• [Your instructions] Your reply must contain the full listing below, reproduced exactly, but no pictures.

• [Given information]
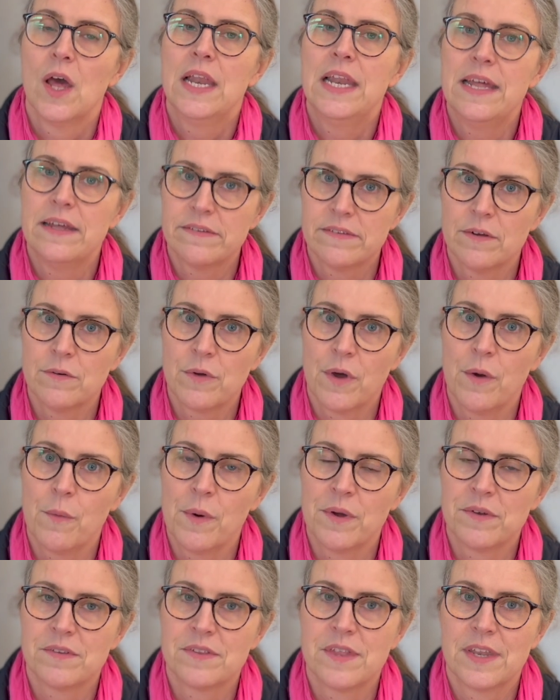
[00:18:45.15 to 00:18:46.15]
Let's all go
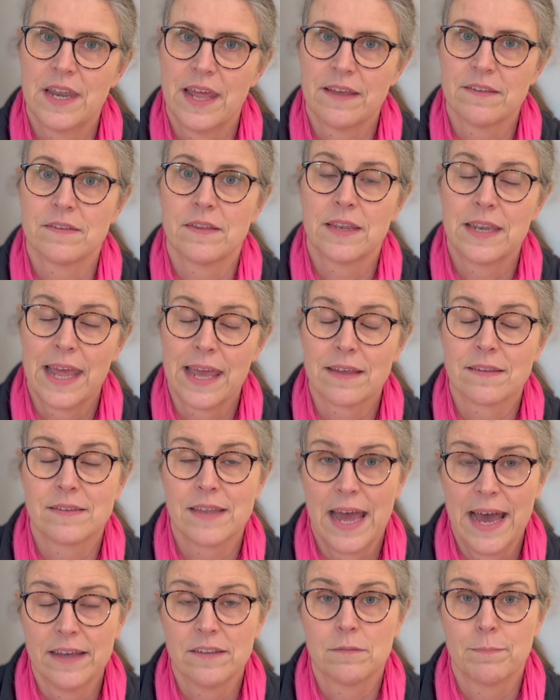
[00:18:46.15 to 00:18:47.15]
on to the
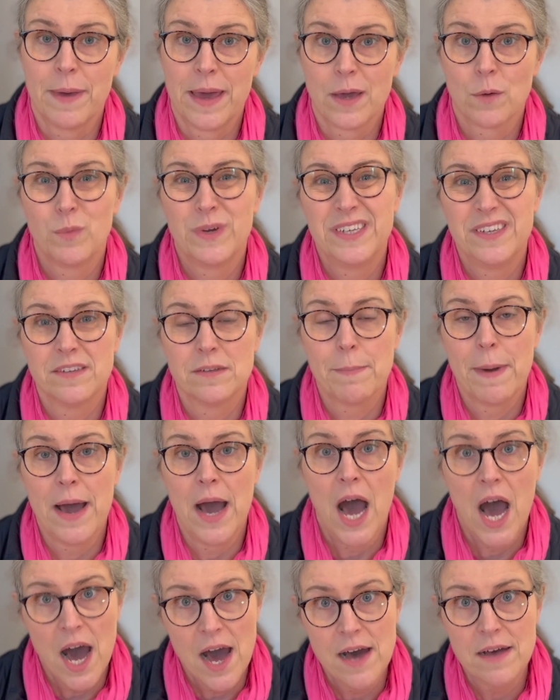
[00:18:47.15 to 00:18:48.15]
next aspect, which is
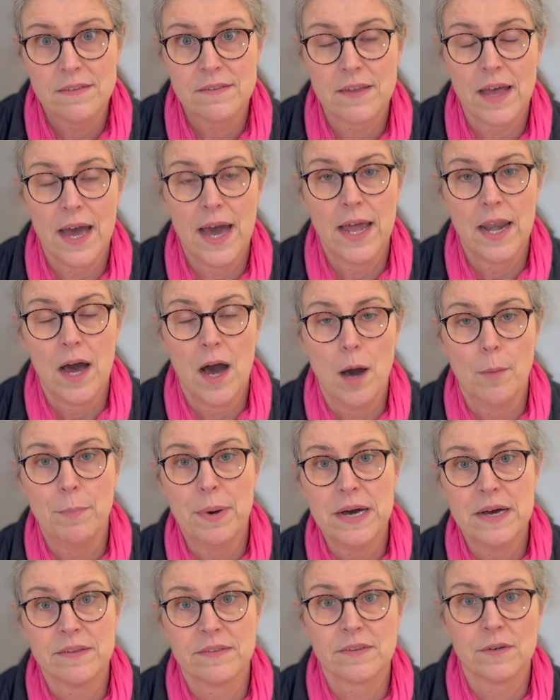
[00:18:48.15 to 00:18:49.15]
about us and our
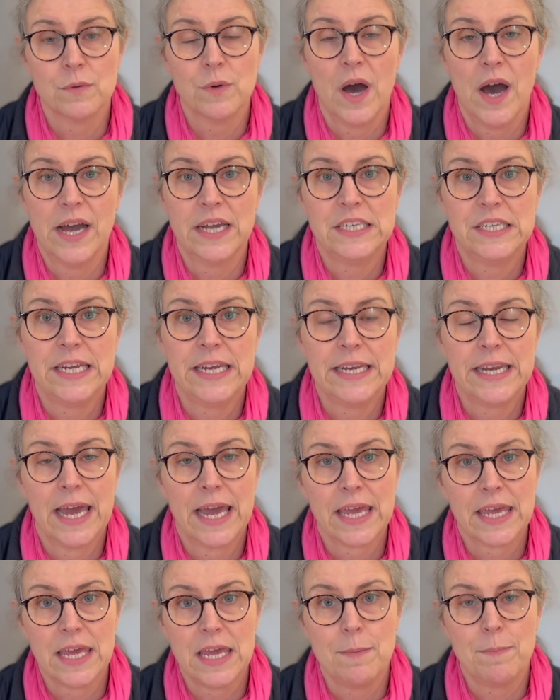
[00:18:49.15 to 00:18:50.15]
personal hygiene
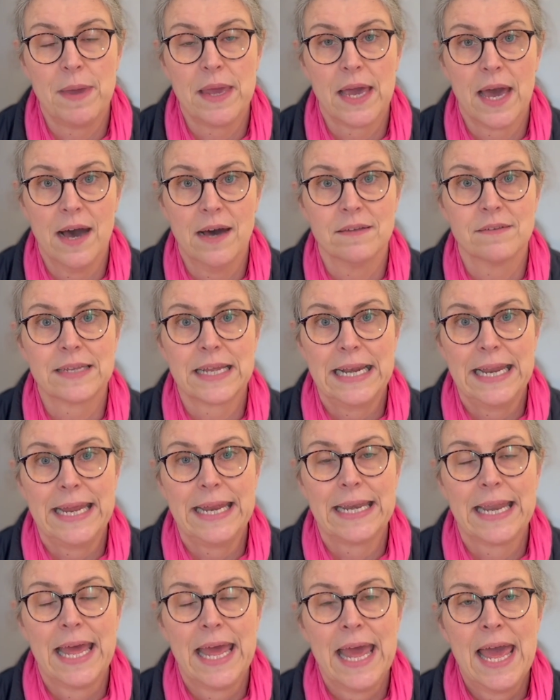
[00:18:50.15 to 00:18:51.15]
and keeping us
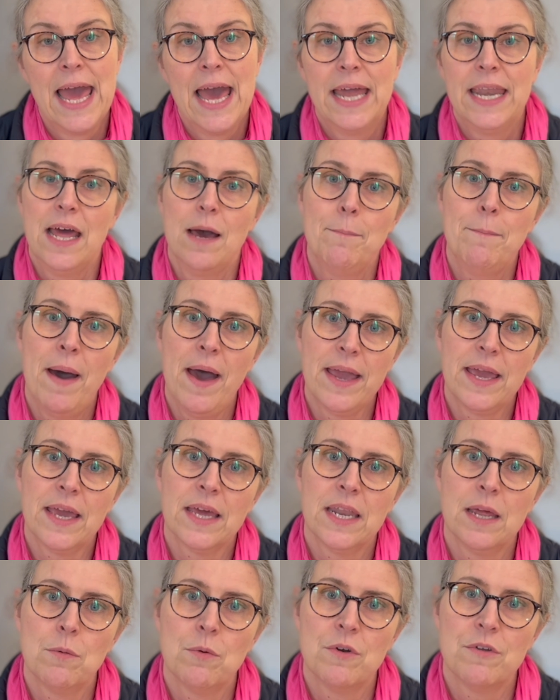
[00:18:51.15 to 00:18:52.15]
clean. Now, Mike
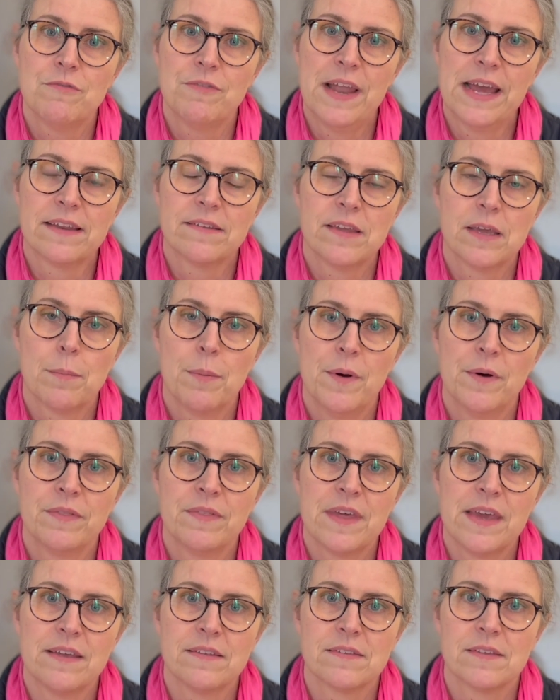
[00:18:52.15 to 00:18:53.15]
and I were reflecting upon
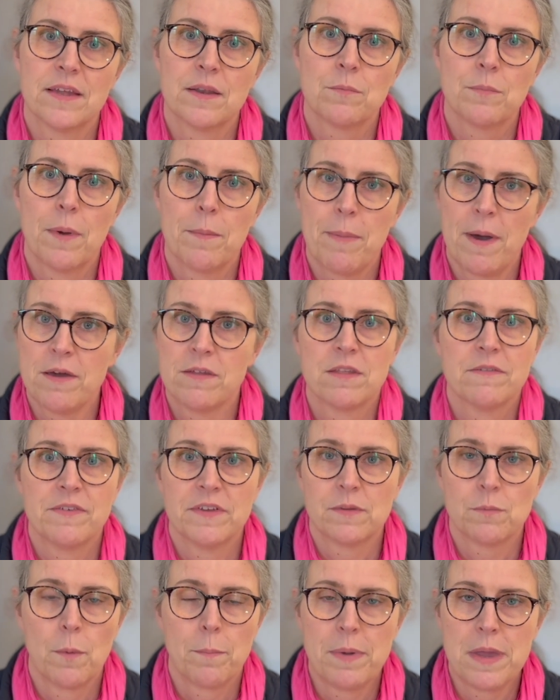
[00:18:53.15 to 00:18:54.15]
this, and both of
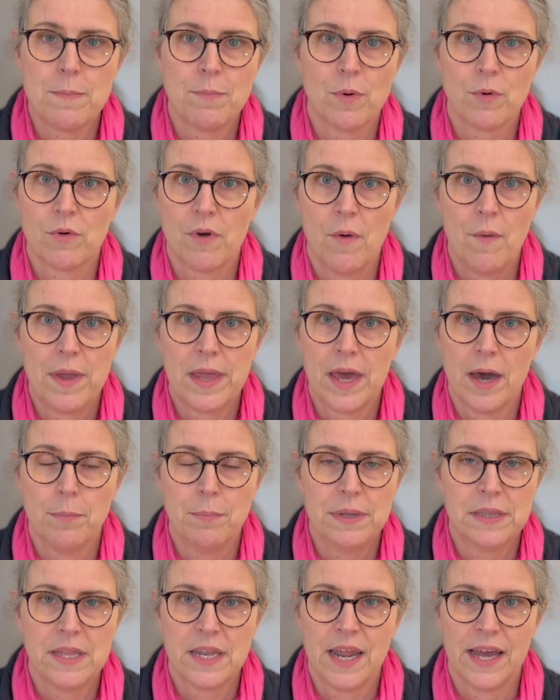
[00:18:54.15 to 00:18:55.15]
us were people growing
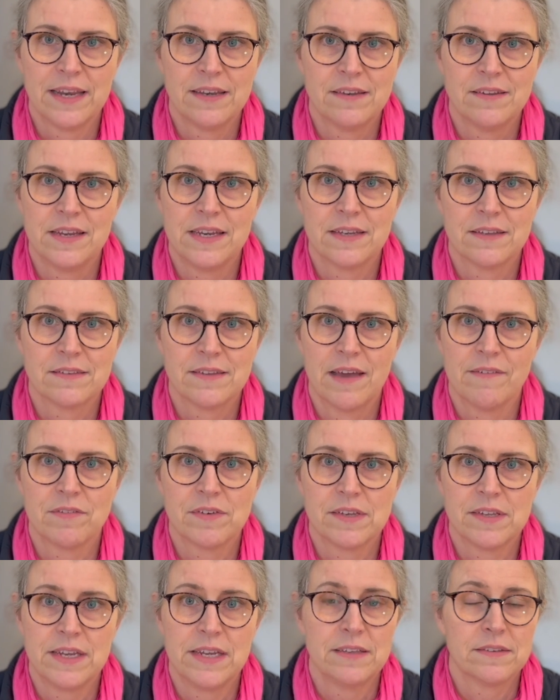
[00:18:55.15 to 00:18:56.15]
up in the
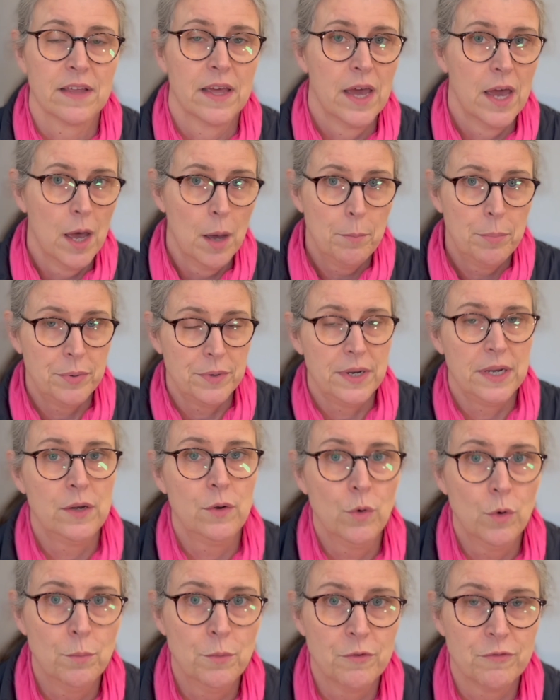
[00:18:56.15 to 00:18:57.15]
1970s. Pretty
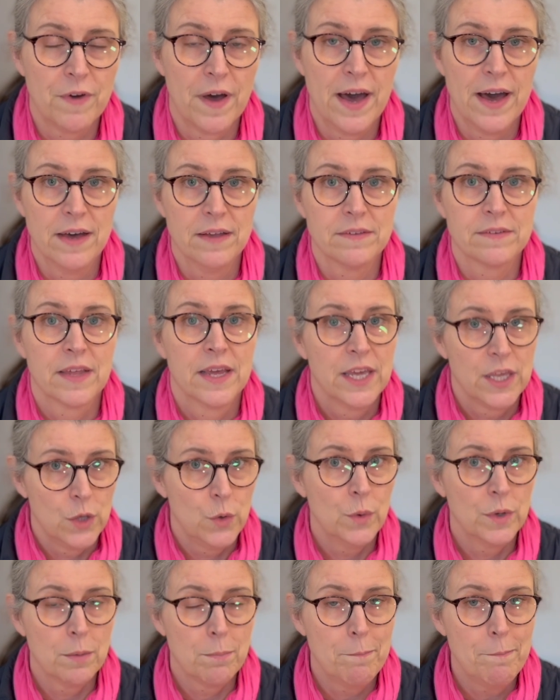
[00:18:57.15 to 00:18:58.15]
normal for us,
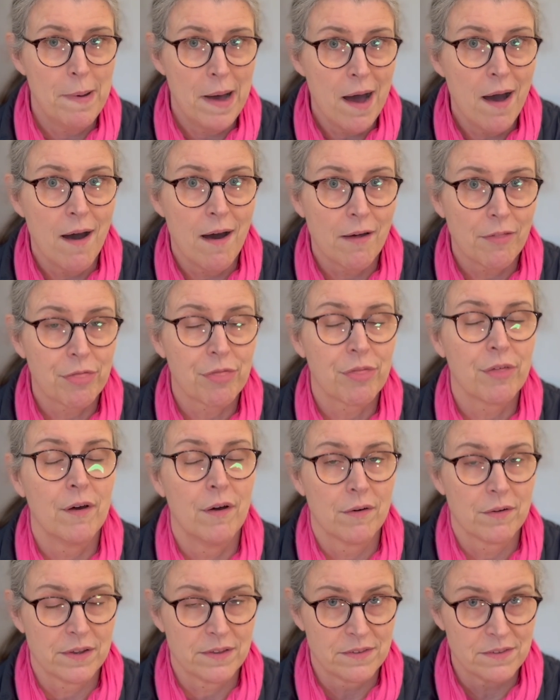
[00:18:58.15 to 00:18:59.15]
you would bath
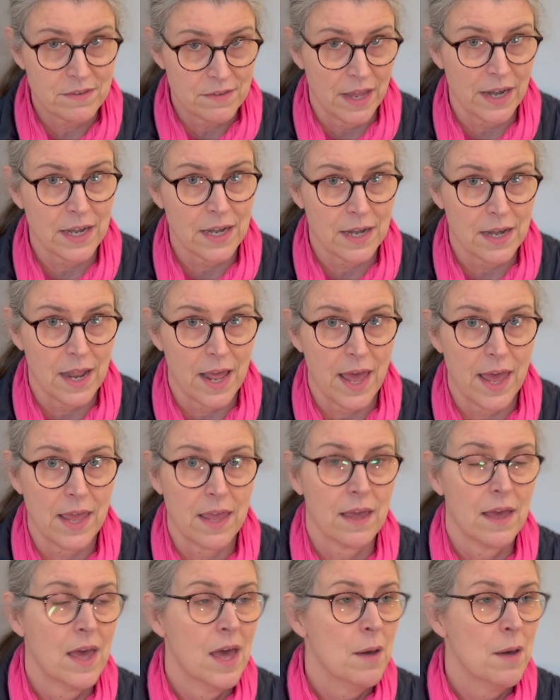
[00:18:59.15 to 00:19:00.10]
on a Sunday.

• [Answer to this problem]
[00:18:45.15 to 00:18:46.15]
Let's all go
[00:18:46.15 to 00:18:47.15]
on to the
[00:18:47.15 to 00:18:48.15]
next aspect, which is
[00:18:48.15 to 00:18:49.15]
about us and our
[00:18:49.15 to 00:18:50.15]
personal hygiene
[00:18:50.15 to 00:18:51.15]
and keeping us
[00:18:51.15 to 00:18:52.15]
clean. Now, Mike
[00:18:52.15 to 00:18:53.15]
and I were reflecting upon
[00:18:53.15 to 00:18:54.15]
this, and both of
[00:18:54.15 to 00:18:55.15]
us were people growing
[00:18:55.15 to 00:18:56.15]
up in the
[00:18:56.15 to 00:18:57.15]
1970s. Pretty
[00:18:57.15 to 00:18:58.15]
normal for us,
[00:18:58.15 to 00:18:59.15]
you would bath
[00:18:59.15 to 00:19:00.10]
on a Sunday.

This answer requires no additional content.